A Powerhouse Debut: Read our Review of We Were Not Men by Campbell Mattinson

A Powerhouse Debut: Read our Review of We Were Not Men by Campbell Mattinson

A novel that punches you in the heart: the powerful, unbearably moving and ultimately uplifting story of twin brothers, Jon and Eden, as they grow up and begin to understand what it is to be men, and what it takes to knit a fractured family back together.

This is a story about love. About the love that nine-year-old twins Jon and Eden Hardacre have for their mum, for the creek that they swim in, and for each other – this is the love that they trust, that’s clear and pure as sunlight, as honey, as water.
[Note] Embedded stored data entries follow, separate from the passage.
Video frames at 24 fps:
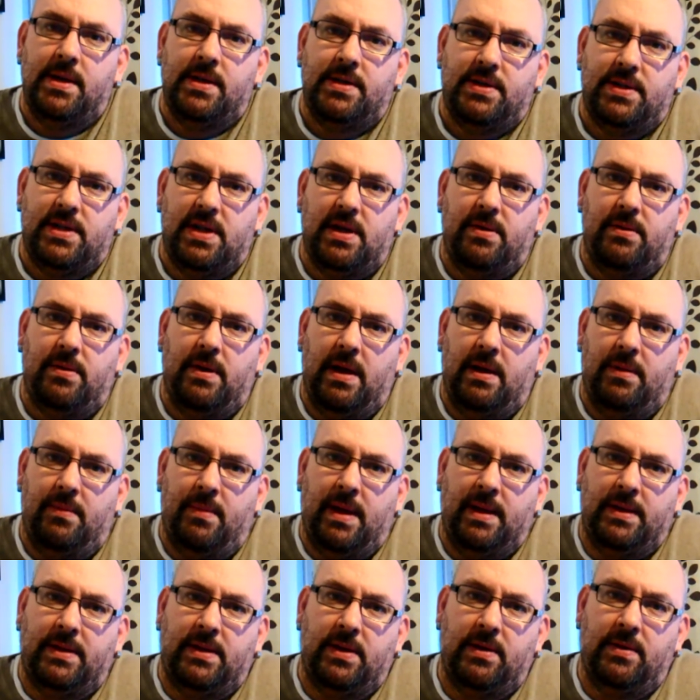So I
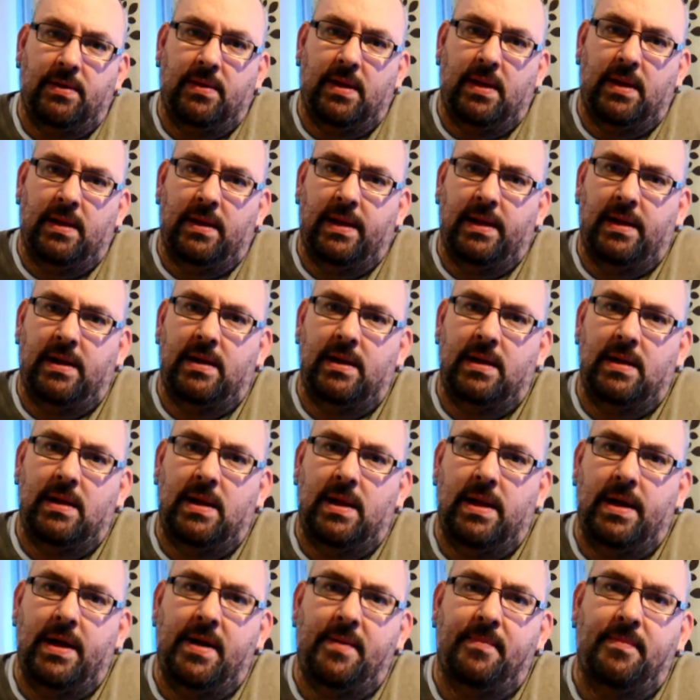might do a little
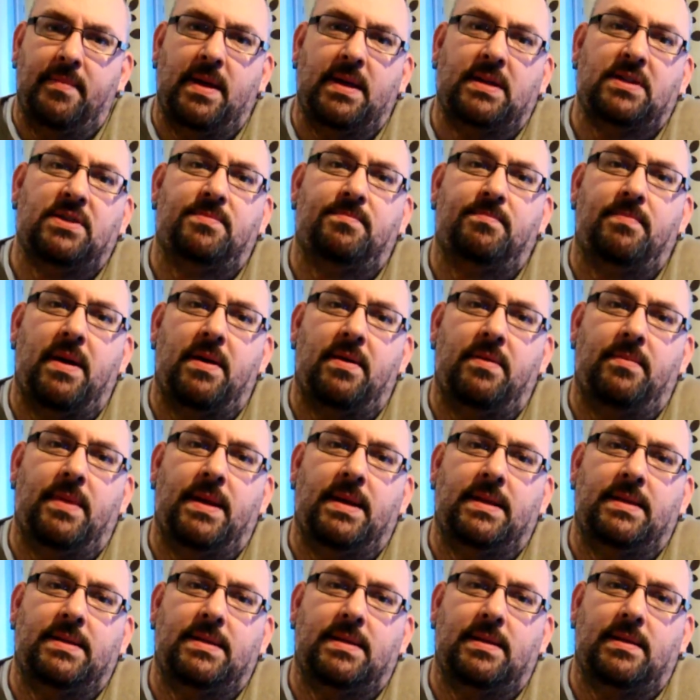
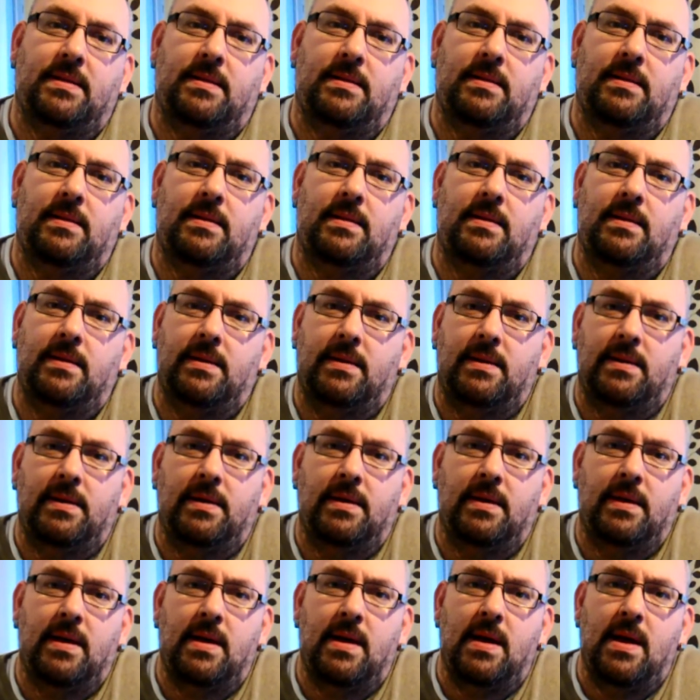experimental
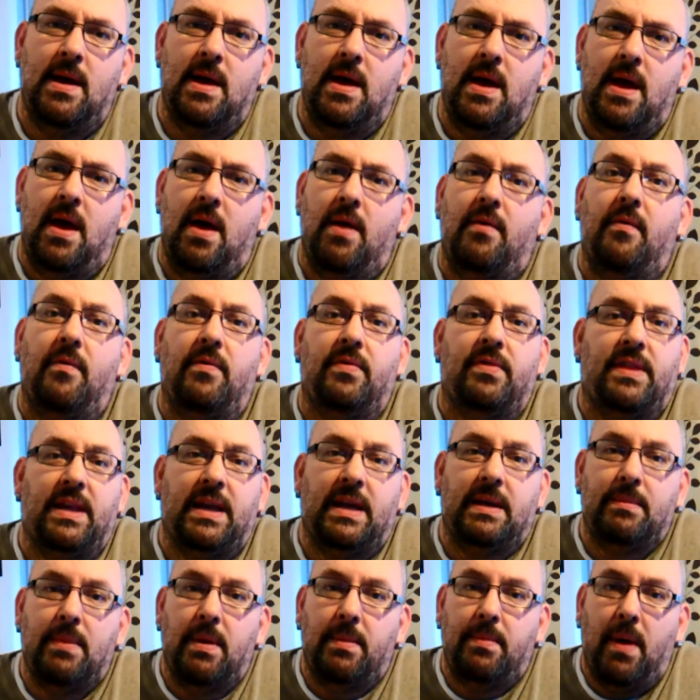
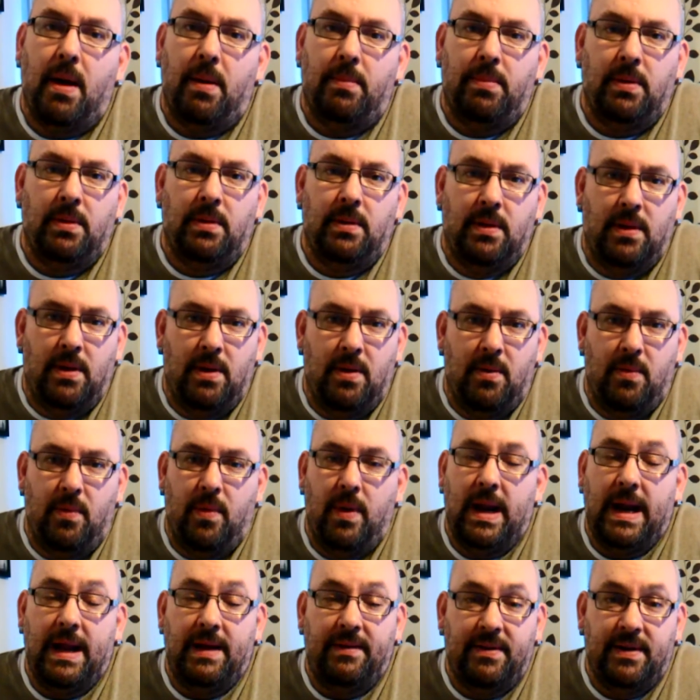thingamabobble,
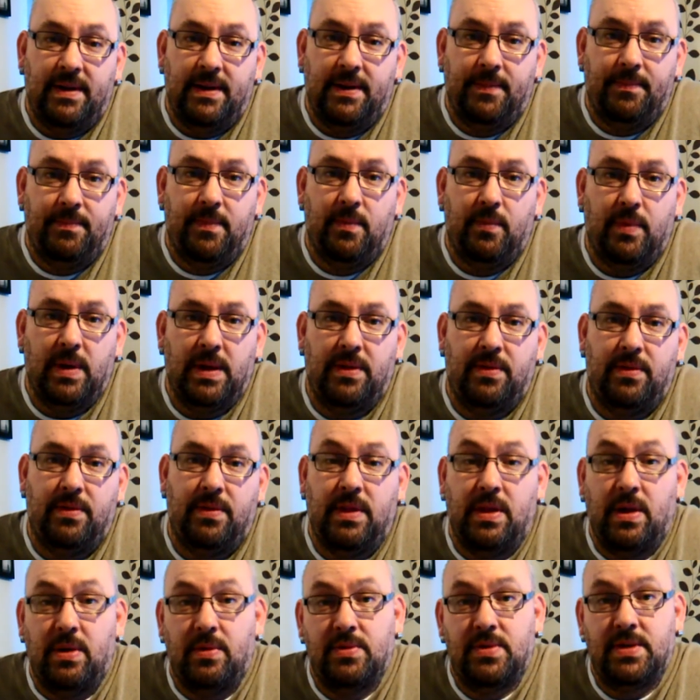whatever, with
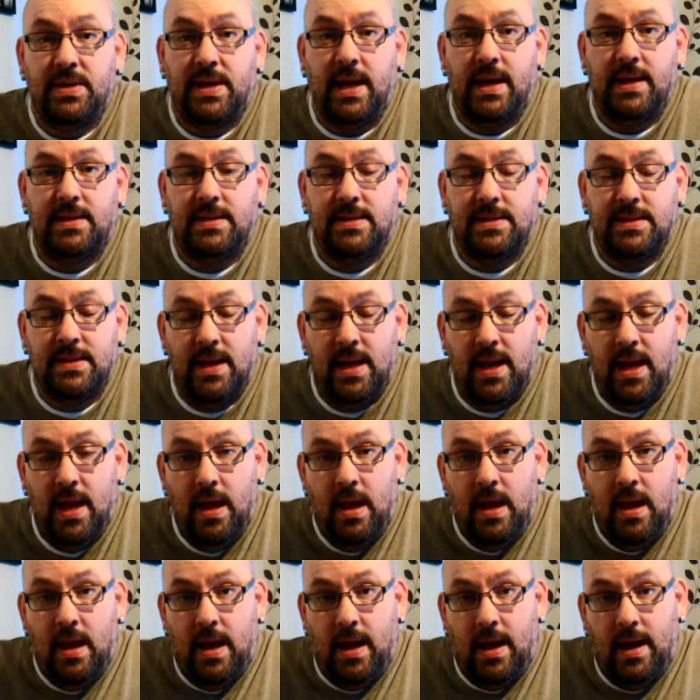those kits,
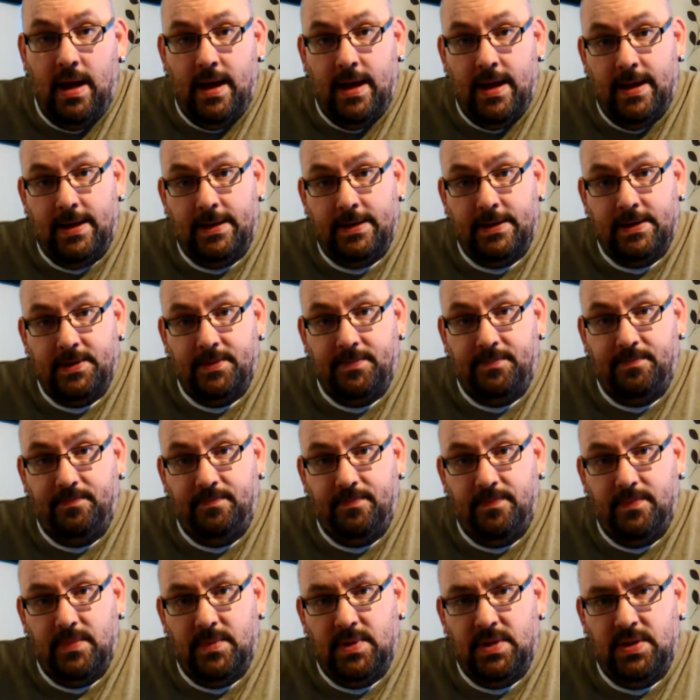and
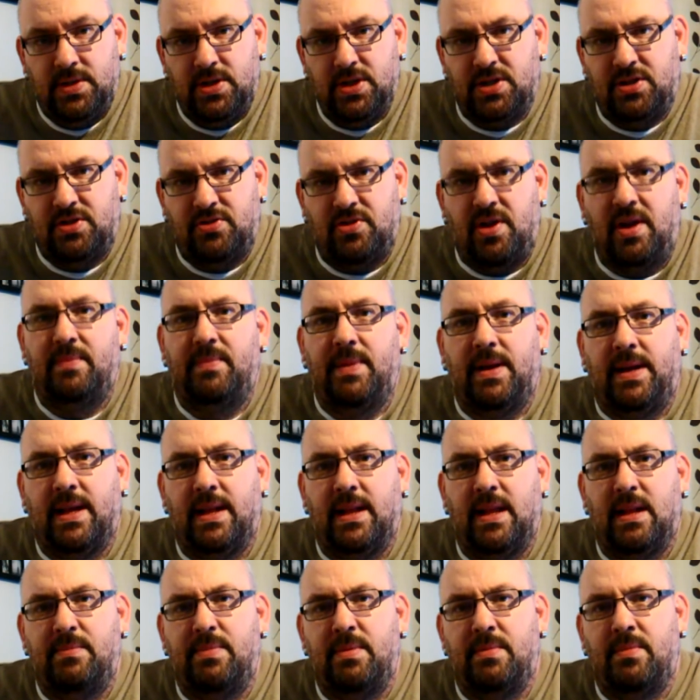just try and make it a
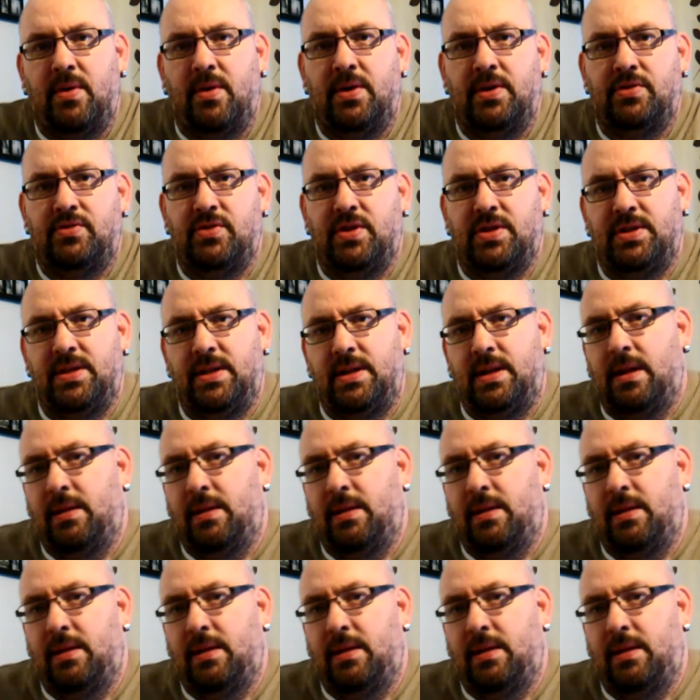little bit more interesting.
But in the wake of a terrible accident, the boys have to grow up fast. They compete with each other to make the Olympic Games swimming squad, fall in love with the same girl, and begin to realise how complicated love can be and how it doesn’t always show itself in the ways that we expect.

Heart-hammeringly original, intense and deeply moving, We Were Not Men is a powerhouse novel about all the various faces that love shows us and how sometimes, distracted by life, ambition or attraction, we take it for granted until it’s too late – or almost too late. It’s an unforgettable novel about the difference between getting older and growing up, from an astonishing new and original voice, pulsing with grief, hope and love.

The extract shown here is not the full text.